Records for this exercise:
■ ■ ■
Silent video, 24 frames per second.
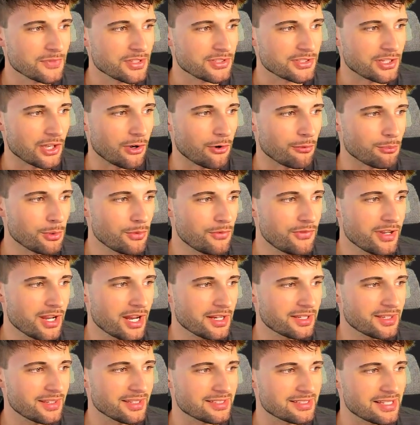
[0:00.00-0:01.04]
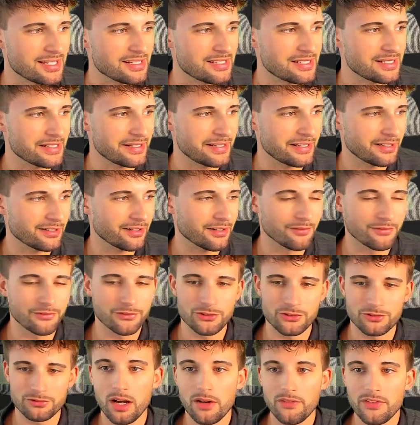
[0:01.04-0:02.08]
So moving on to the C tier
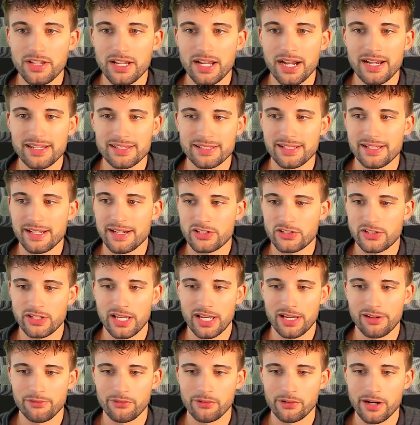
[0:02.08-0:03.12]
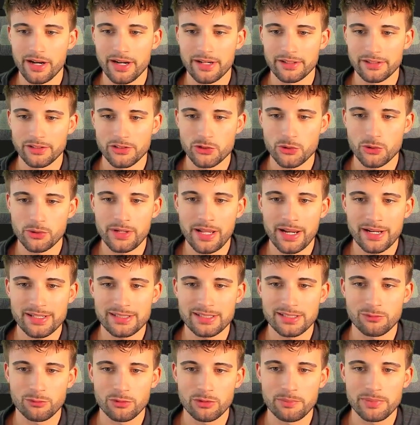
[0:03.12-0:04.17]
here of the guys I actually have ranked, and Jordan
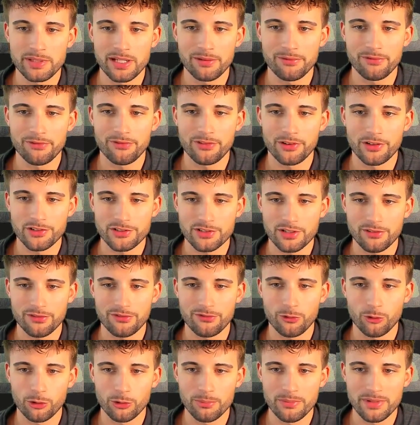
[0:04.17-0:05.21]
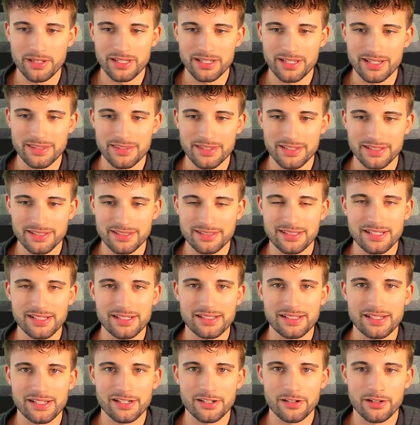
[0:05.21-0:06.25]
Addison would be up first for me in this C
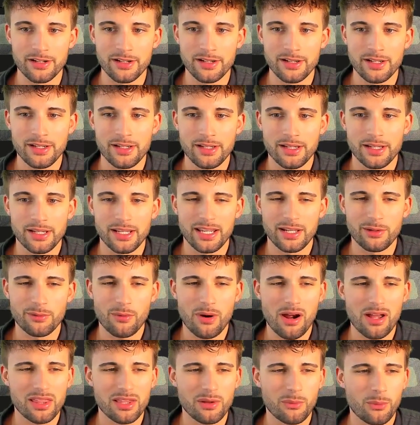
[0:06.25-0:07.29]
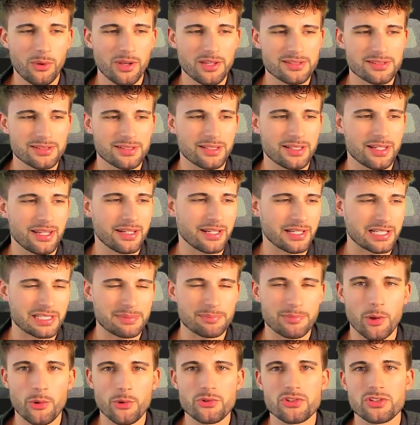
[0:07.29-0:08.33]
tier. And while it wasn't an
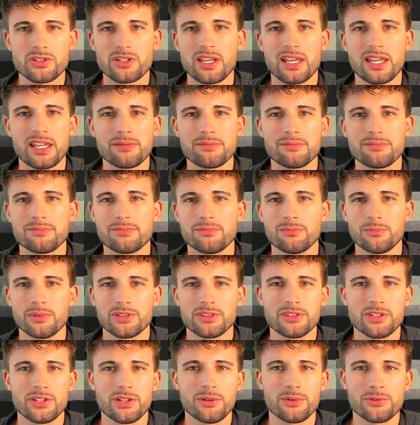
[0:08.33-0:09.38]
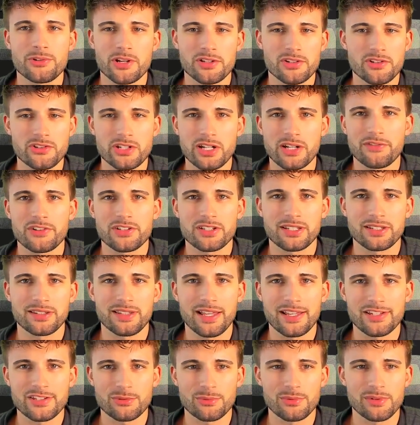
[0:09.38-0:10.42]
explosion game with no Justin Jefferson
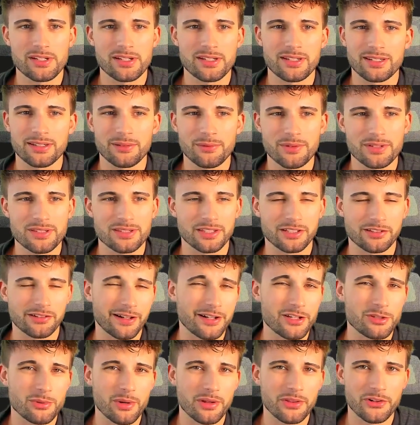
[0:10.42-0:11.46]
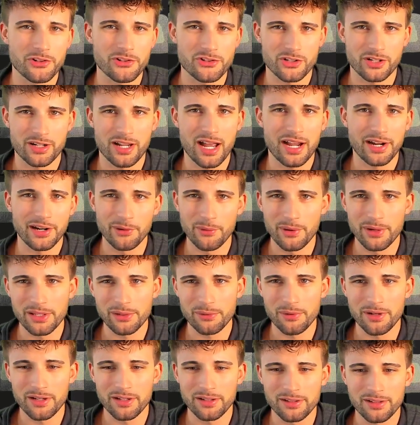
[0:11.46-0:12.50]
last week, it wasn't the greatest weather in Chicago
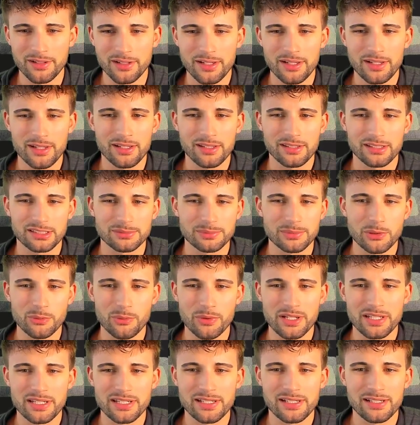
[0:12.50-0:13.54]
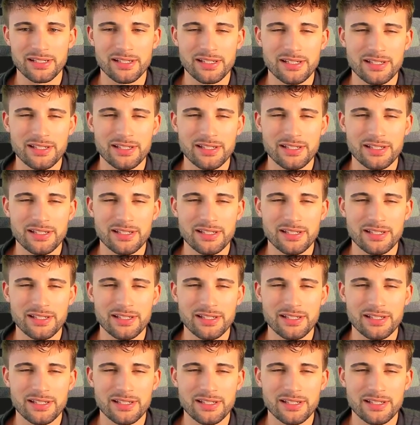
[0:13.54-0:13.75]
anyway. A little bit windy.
■ ■ ■
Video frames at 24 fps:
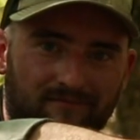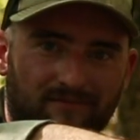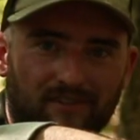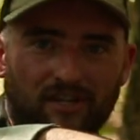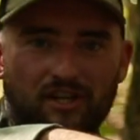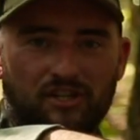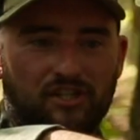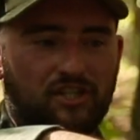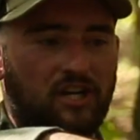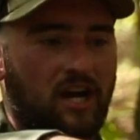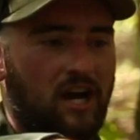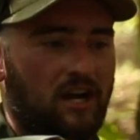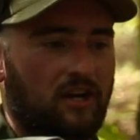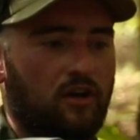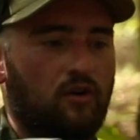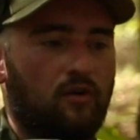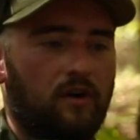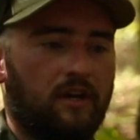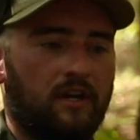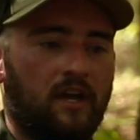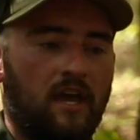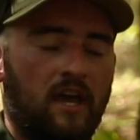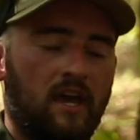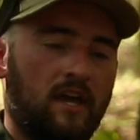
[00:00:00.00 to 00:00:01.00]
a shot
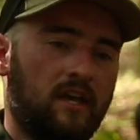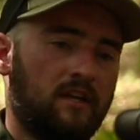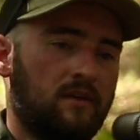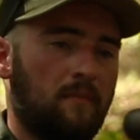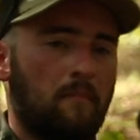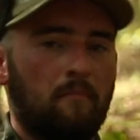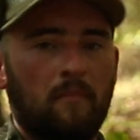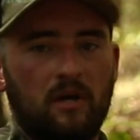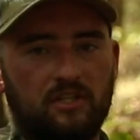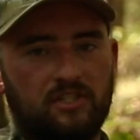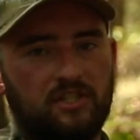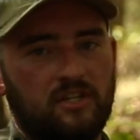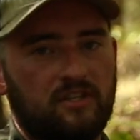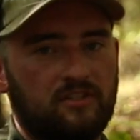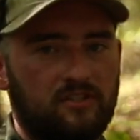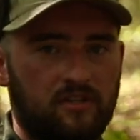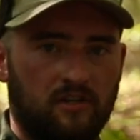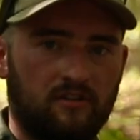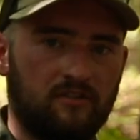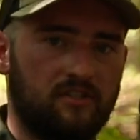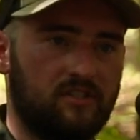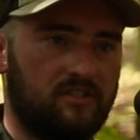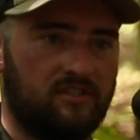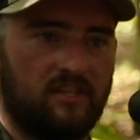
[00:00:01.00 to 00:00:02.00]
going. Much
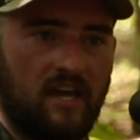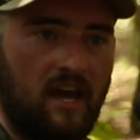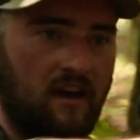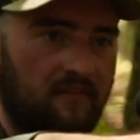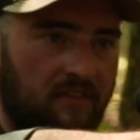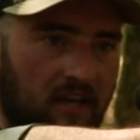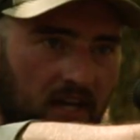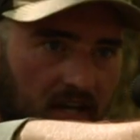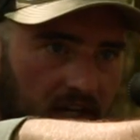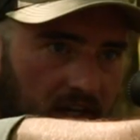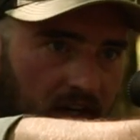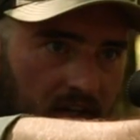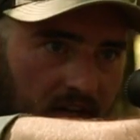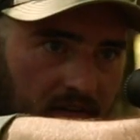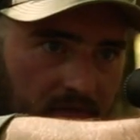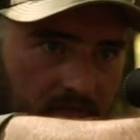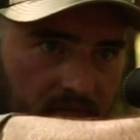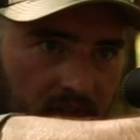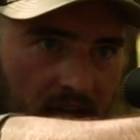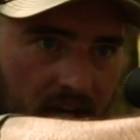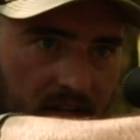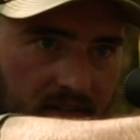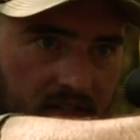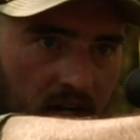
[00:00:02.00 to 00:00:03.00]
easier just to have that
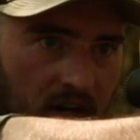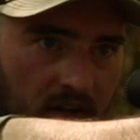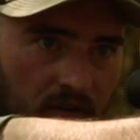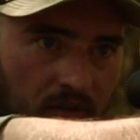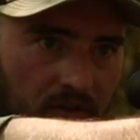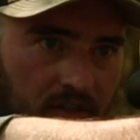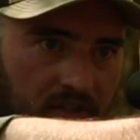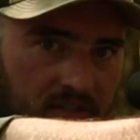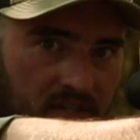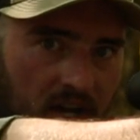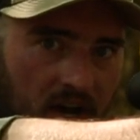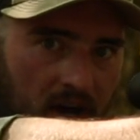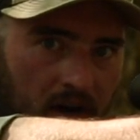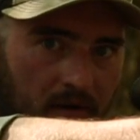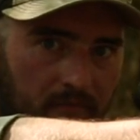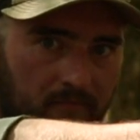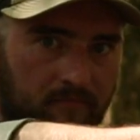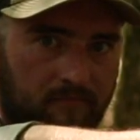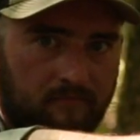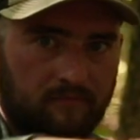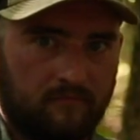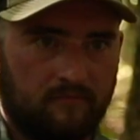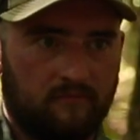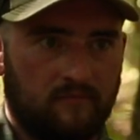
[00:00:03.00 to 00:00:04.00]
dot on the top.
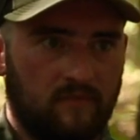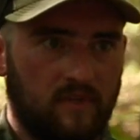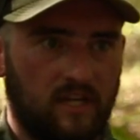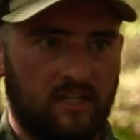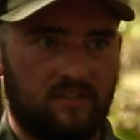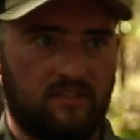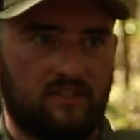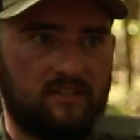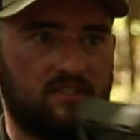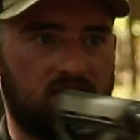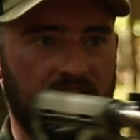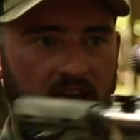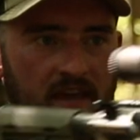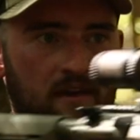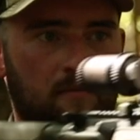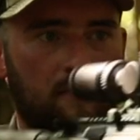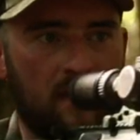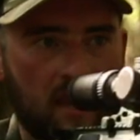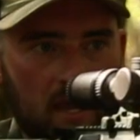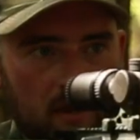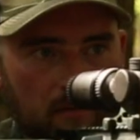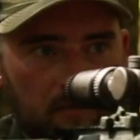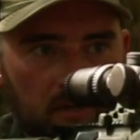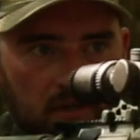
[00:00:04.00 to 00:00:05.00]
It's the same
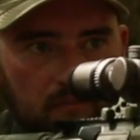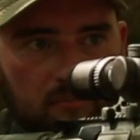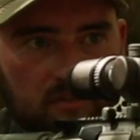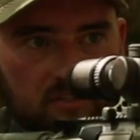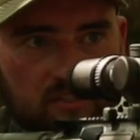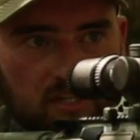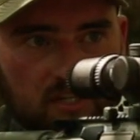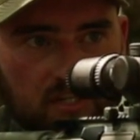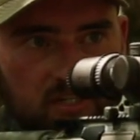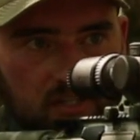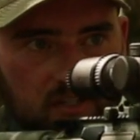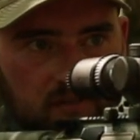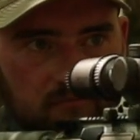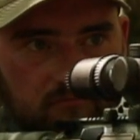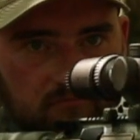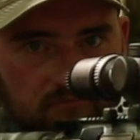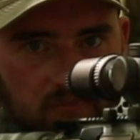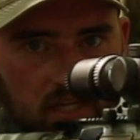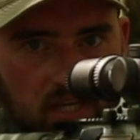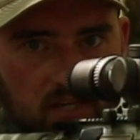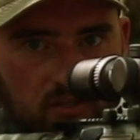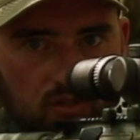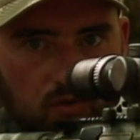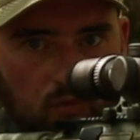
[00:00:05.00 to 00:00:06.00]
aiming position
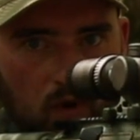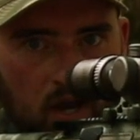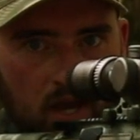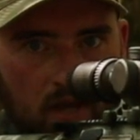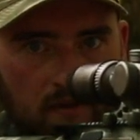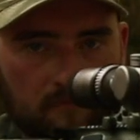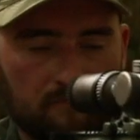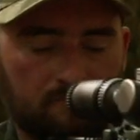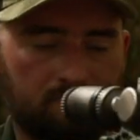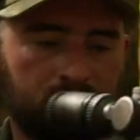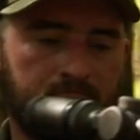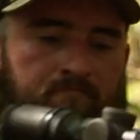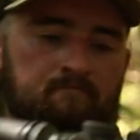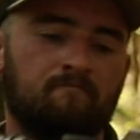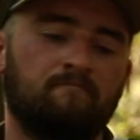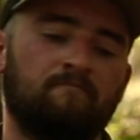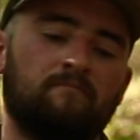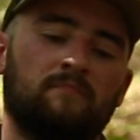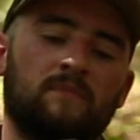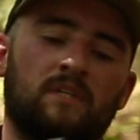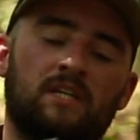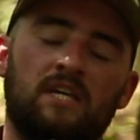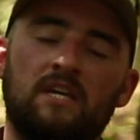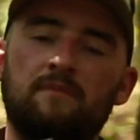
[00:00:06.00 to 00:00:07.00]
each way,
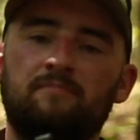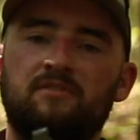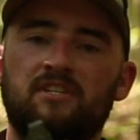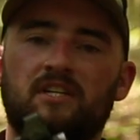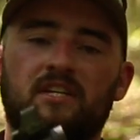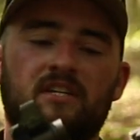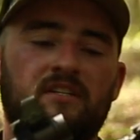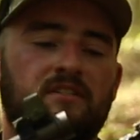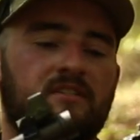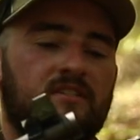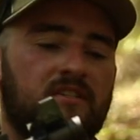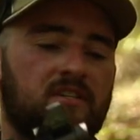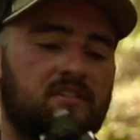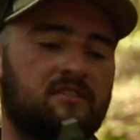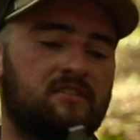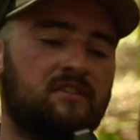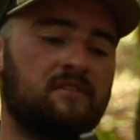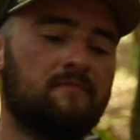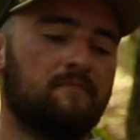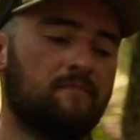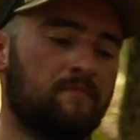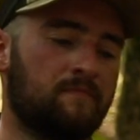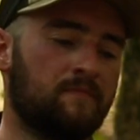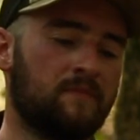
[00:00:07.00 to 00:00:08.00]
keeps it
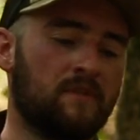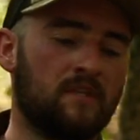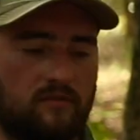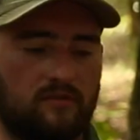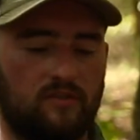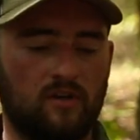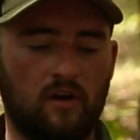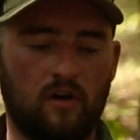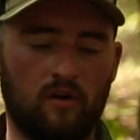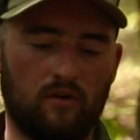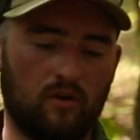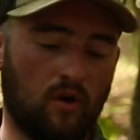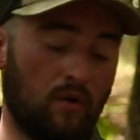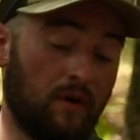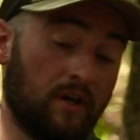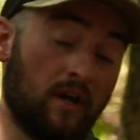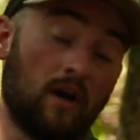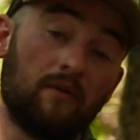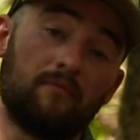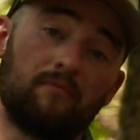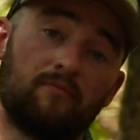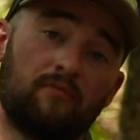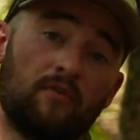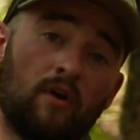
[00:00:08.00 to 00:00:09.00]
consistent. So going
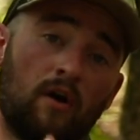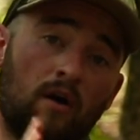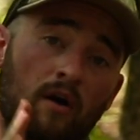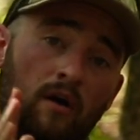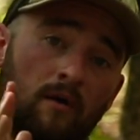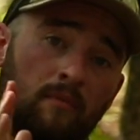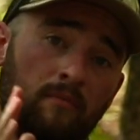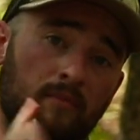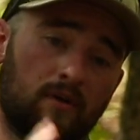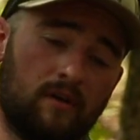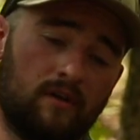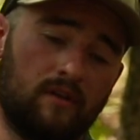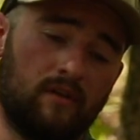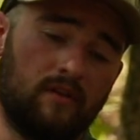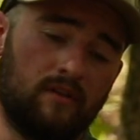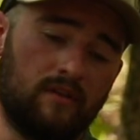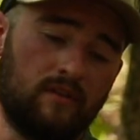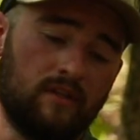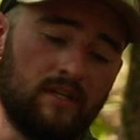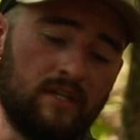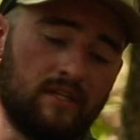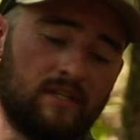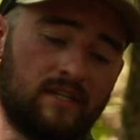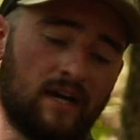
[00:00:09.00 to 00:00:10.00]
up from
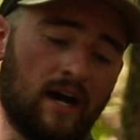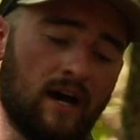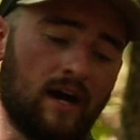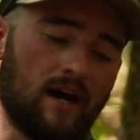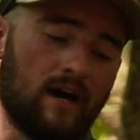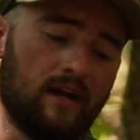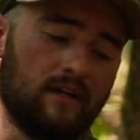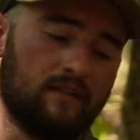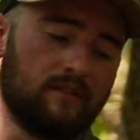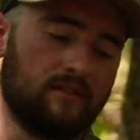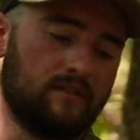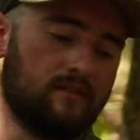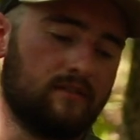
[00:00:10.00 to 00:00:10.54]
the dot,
■ ■ ■
What the task asks: Copy out every line of the data where the word "frames" occurs.

Your response:
Silent video, 24 frames per second.
Video frames at 24 fps:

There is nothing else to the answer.